Первое, что отмечал здесь свежий посетитель, был легкий, но устойчивый запах отхожего места, слегка перебиваемый горечью гашеной хлорки и пряным настоем застоялого буфета: увы, эпохальные преобразования, явившие благородному человечеству облик нового мира, к сожалению, и, конечно же, только по недосмотру местных властей, не повлияли на улучшение системы местной канализации, которая так и осталась в городе на уровне примитивного феодализма.
Однажды случайно завернув сюда, Влад уже до седых волос не смог избыть этой удушливой смеси, навсегда отныне осевшей в нем, как знак и зов провинциальной Мельпомены. И не только провинциальной.

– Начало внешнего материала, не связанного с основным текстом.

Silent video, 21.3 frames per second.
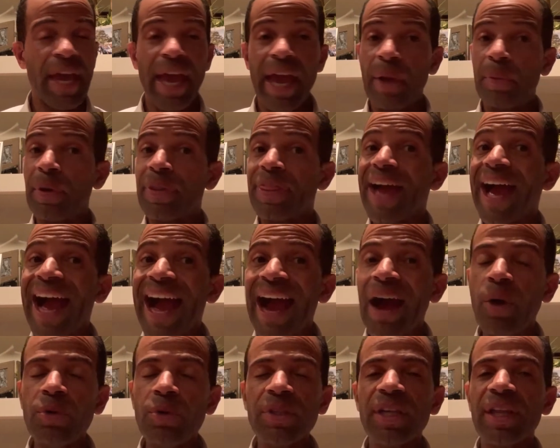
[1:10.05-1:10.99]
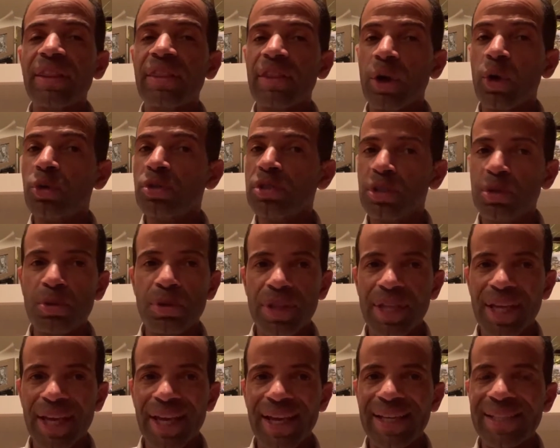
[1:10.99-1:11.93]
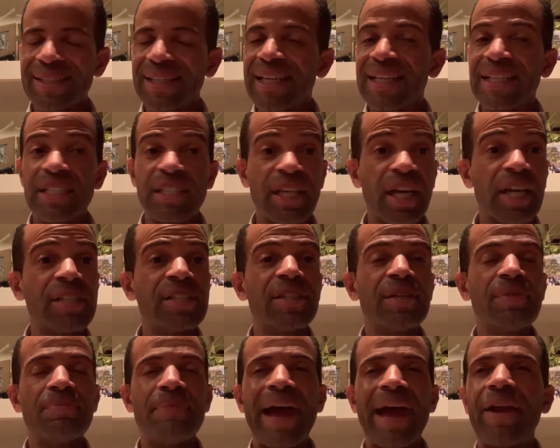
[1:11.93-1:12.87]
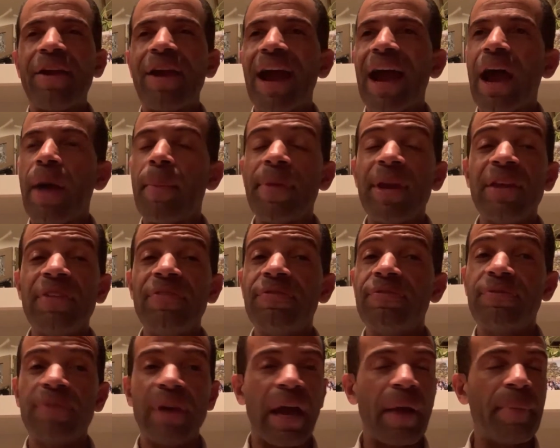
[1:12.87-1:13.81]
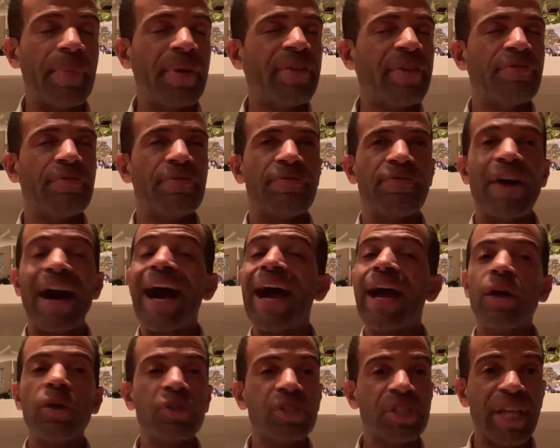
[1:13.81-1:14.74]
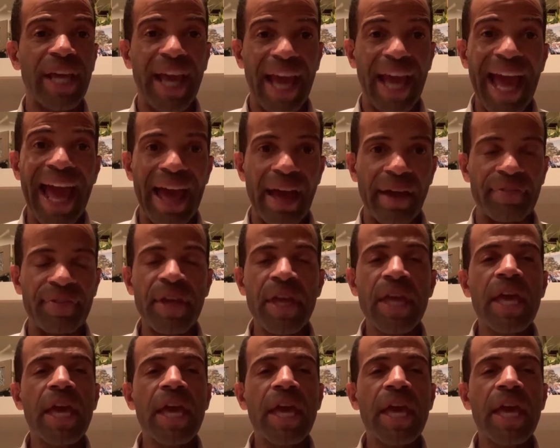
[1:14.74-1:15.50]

And without those two things, it doesn't matter how many how many vials they have,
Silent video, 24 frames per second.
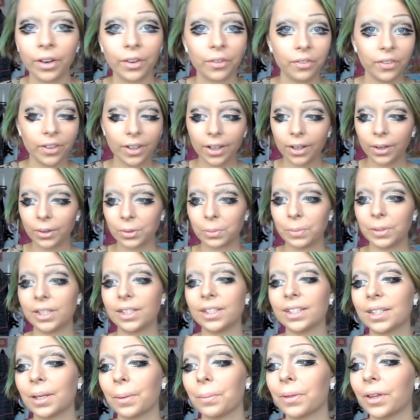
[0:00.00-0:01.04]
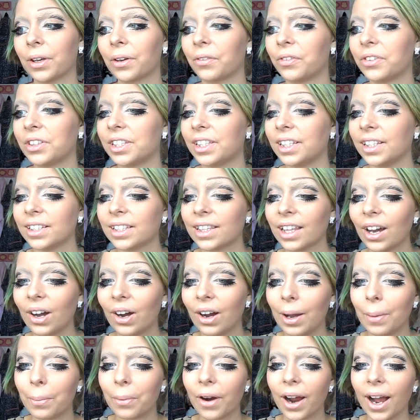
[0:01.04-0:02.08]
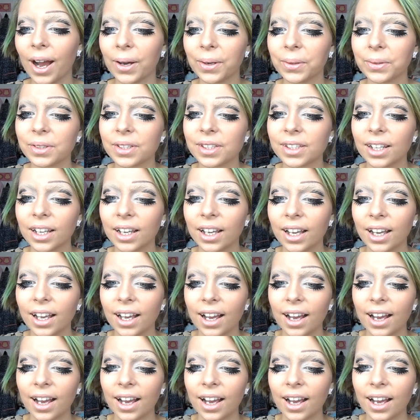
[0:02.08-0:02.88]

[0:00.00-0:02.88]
I've got a feeling I was missing something. Obviously it's the eyebrows.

Когда через несколько лет капризная авторская судьба вынесет его после шумной премьеры кланяться на столичные подмостки, к нему сквозь рукоплескания и спертую духоту зрительного зала пробьется из далекого далека тот въедливый запашок, с которого началось его знакомство с театральной изнанкой. Привкус первой любви, как известно, неистребим.
Уже в первое посещение Романовский, едва расслышав фамилию гостя, требовательно уперся в него острым профилем и засверкал перед ним мутными стеклышками, зачастил телеграфной скороговоркой:
— Самсонов. Поэт. Журналист. Писатель. Наслышан. Возникает вопрос: где пьеса? Театр ждет современной темы. Читали вчерашнюю передовую в „Советской культуре”? Нашему зрителю нужен пример для подражания. В следующий раз жду вас с пьесой. Герои живут среди нас. Слушайте. Наблюдайте. Только помните, что подлинный соцреализм не в том, что есть, а в том, что должно быть. Улавливаете мысль? — И сразу, без перехода: — Триппером болели? — С видимым удовлетворением от замешательства гостя, он пренебрежительно пожал плечами и устремился дальше, бросив на прощание через плечо: — Поэт. И не болел триппером. Удивительно!
С восхищением глядя тому вслед, Поддубный легонько подтолкнул Влада локтем в бок:
— Матерый человечище, а? Потрясающее видение материала, чутье, как у Моцарта, вы ему понравились, Владислав Алексеич, о триппере он не у всякого спросит, значит, выделил, творческая, так сказать, провокация. — И сразу же просиял к нему всем лицом, требовательно вцепившись в его пиджачную пуговицу: — Давайте пьесу, Владислав Алексеич, могу даже сюжетец предложить, уверяю вас, пальчики оближете…
С этим Влад и ушел тогда из театра, а к вечеру того же дня, в редких промежутках между разговорами и выпивкой, у него в голове сложилось довольно сносное действо о некоем блудном сыне, который после пятнадцати лет безвестного отсутствия возвращается к овдовевшему за это время отцу, профессору-атомщику, занятому сверхсекретными изысканиями. Затем, в лучших традициях советской драматургии, блудный сын оказывается сукиным сыном, завербованным иностранной разведкой на почве морального разложения специально для того, чтобы выкрасть у любящего родителя, а заодно и у родимой страны тайные документы оборонного значения. В общем, все складывалось, как в хорошей сказке: чем дальше, тем страшнее.
По всем правилам заданной игры в пьесе фигурировала жена-отроковица из породы искательниц профессорских наследств, старая нянька, так сказать, глас народа, битком набитая трухой истертых поговорок, и талантливый аспирант, он же проницательный чекист, зорко охраняющий мир во всем мире. С активной помощью двух последних, то есть гласа народа и его карающего меча, коварный враг в конце концов обезвреживается, хищная отроковица духовно возрождается, отправляясь закалять вновь обретенное мировоззрение на казахскую целину, а окончательно прозревший ученый в финале выходит на авансцену с вдохновенным взглядом, устремленным в атомные дали человечества. Наш паровоз, вперед лети, в коммуне остановка!
Владу уже не забыть той давней недели горячечной гонки, в которой дни и ночи сливались в сплошной калейдоскоп лиц, сцен, пейзажей, сменявших друг друга на чистом листе бумаги. В сравнении с этой азартной игрой в словесные поддавки проза окружающего выглядела материей, не достойной усилий духа и игры воображения, как сало на крючке кажется всякой мыши важнее и увлекательнее изучения самой мышеловки. К тому же, ощущение авторской сопричастности к сферам, где, может быть, решаются судьбы государств и народов, облегчало ему переговоры с собственной совестью. Так что у возвышающего его обмана имелись и более реалистические мотивы.